::: Listed records :::

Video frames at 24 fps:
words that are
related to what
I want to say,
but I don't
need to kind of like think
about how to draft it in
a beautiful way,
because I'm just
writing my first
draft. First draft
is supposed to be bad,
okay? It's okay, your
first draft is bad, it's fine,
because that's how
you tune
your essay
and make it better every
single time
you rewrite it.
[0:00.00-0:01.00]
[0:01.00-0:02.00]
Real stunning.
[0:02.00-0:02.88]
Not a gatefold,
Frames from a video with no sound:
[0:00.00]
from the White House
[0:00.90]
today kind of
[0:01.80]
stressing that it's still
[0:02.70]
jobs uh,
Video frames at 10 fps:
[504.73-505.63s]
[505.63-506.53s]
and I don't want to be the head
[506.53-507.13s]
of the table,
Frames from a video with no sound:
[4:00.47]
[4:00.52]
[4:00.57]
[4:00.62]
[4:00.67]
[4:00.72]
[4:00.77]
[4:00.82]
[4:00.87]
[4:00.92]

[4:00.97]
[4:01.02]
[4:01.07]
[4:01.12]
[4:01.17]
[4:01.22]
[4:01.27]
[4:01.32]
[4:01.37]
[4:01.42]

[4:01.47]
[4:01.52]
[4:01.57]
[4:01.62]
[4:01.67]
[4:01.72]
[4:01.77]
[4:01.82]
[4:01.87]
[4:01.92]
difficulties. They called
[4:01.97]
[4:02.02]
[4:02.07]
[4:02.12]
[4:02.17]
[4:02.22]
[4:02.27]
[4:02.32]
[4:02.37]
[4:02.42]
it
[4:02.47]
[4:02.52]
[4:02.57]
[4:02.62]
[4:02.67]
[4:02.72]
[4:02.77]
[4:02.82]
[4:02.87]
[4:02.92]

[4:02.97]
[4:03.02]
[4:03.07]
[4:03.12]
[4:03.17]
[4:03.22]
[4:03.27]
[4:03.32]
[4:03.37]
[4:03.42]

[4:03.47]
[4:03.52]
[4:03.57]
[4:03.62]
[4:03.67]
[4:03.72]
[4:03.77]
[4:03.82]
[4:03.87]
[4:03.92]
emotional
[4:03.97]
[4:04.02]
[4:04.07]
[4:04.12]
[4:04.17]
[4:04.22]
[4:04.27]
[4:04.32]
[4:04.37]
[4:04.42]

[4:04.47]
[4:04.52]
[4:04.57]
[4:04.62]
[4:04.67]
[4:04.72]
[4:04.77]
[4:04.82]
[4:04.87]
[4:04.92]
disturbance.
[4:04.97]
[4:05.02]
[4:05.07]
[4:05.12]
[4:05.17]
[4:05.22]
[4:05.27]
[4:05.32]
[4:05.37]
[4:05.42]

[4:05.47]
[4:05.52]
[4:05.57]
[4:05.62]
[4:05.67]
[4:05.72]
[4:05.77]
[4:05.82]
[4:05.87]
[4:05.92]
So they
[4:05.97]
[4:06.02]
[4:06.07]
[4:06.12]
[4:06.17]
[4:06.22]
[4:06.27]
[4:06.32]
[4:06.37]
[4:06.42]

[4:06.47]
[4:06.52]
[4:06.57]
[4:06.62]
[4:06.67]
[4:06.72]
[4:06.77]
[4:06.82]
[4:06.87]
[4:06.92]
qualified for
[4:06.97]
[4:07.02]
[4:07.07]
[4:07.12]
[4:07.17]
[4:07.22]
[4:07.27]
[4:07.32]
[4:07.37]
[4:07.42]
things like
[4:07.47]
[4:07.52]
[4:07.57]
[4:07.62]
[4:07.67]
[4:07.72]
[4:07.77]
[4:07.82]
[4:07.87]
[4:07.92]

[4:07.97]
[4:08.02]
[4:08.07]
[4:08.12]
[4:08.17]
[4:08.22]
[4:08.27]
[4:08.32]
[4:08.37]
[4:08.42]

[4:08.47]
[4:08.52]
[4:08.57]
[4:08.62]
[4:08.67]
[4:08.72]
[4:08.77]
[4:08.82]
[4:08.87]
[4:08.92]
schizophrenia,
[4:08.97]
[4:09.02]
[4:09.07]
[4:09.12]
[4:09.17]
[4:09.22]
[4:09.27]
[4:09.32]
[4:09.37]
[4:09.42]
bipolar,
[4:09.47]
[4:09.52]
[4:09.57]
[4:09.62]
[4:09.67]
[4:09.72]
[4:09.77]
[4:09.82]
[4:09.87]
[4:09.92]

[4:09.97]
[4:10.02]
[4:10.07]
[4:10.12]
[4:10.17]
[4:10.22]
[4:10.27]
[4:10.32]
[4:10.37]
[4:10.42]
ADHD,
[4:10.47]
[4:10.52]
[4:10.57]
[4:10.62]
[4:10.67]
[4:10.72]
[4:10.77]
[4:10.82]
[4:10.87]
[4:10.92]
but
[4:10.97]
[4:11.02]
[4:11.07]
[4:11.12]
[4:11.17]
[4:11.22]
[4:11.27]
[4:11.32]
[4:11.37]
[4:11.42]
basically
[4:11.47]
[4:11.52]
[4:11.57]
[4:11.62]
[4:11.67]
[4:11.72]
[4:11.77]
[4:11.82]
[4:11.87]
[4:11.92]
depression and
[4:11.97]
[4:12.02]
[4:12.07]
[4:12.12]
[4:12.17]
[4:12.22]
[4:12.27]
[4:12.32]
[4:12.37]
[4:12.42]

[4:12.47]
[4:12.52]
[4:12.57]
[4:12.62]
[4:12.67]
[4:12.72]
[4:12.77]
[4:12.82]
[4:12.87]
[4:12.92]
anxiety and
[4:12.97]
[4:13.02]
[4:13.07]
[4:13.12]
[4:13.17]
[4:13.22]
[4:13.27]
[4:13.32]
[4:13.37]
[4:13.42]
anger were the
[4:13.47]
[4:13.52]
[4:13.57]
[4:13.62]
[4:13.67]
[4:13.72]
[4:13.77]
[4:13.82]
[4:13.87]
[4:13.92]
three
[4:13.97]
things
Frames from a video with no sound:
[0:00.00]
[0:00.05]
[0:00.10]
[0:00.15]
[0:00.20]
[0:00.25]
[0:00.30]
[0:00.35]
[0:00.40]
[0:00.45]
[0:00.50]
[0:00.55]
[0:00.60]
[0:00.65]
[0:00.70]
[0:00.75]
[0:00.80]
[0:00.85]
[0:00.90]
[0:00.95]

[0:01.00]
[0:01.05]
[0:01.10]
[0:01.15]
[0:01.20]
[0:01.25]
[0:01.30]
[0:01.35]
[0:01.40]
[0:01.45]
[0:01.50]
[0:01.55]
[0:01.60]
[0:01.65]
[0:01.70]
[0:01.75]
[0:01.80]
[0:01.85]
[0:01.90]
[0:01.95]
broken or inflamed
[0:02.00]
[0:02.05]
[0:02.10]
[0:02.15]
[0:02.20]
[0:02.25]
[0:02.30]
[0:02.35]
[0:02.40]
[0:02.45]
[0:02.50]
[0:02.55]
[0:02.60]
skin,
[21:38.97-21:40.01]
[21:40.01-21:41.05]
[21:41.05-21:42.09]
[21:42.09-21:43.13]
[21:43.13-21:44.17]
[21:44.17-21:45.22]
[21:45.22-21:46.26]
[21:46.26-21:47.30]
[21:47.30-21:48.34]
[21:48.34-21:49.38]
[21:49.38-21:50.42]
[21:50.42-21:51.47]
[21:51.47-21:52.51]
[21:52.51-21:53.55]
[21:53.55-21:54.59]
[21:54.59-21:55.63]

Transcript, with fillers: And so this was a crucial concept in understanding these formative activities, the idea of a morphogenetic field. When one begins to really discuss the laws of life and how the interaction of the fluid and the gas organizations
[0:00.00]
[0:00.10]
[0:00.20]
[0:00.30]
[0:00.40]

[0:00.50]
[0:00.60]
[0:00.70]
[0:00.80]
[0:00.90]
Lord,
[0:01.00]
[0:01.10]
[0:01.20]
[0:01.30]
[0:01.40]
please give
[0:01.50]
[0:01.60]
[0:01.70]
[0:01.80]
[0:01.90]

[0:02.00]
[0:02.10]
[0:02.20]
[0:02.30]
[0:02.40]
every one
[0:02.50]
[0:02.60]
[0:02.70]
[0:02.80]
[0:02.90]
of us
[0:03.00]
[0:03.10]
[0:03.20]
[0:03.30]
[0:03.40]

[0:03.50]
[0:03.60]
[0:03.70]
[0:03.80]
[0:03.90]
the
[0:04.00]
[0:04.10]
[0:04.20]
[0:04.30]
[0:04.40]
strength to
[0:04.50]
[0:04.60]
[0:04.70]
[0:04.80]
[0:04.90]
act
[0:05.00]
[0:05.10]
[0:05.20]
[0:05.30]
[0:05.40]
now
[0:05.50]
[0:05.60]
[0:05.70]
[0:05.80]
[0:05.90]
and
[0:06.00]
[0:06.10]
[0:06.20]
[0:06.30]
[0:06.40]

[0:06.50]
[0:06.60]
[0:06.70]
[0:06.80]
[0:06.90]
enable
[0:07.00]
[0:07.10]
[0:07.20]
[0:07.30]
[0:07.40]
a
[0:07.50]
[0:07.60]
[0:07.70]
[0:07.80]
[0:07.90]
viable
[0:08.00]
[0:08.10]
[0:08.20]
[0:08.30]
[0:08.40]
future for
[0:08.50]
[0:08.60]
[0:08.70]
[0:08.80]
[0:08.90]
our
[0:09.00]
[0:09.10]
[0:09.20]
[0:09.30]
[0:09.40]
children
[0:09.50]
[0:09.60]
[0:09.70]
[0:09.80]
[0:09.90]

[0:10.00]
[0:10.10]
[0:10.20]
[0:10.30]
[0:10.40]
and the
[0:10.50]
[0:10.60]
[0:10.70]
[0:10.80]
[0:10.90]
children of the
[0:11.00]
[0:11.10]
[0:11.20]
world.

:::

■ Task brief ■
Exact reproduction is required: output the lines from the start of the entries above through the line with "[504.73-505.63s]".

■ Exercise solution ■
Video frames at 24 fps:
words that are
related to what
I want to say,
but I don't
need to kind of like think
about how to draft it in
a beautiful way,
because I'm just
writing my first
draft. First draft
is supposed to be bad,
okay? It's okay, your
first draft is bad, it's fine,
because that's how
you tune
your essay
and make it better every
single time
you rewrite it.
[0:00.00-0:01.00]
[0:01.00-0:02.00]
Real stunning.
[0:02.00-0:02.88]
Not a gatefold,
Frames from a video with no sound:
[0:00.00]
from the White House
[0:00.90]
today kind of
[0:01.80]
stressing that it's still
[0:02.70]
jobs uh,
Video frames at 10 fps:
[504.73-505.63s]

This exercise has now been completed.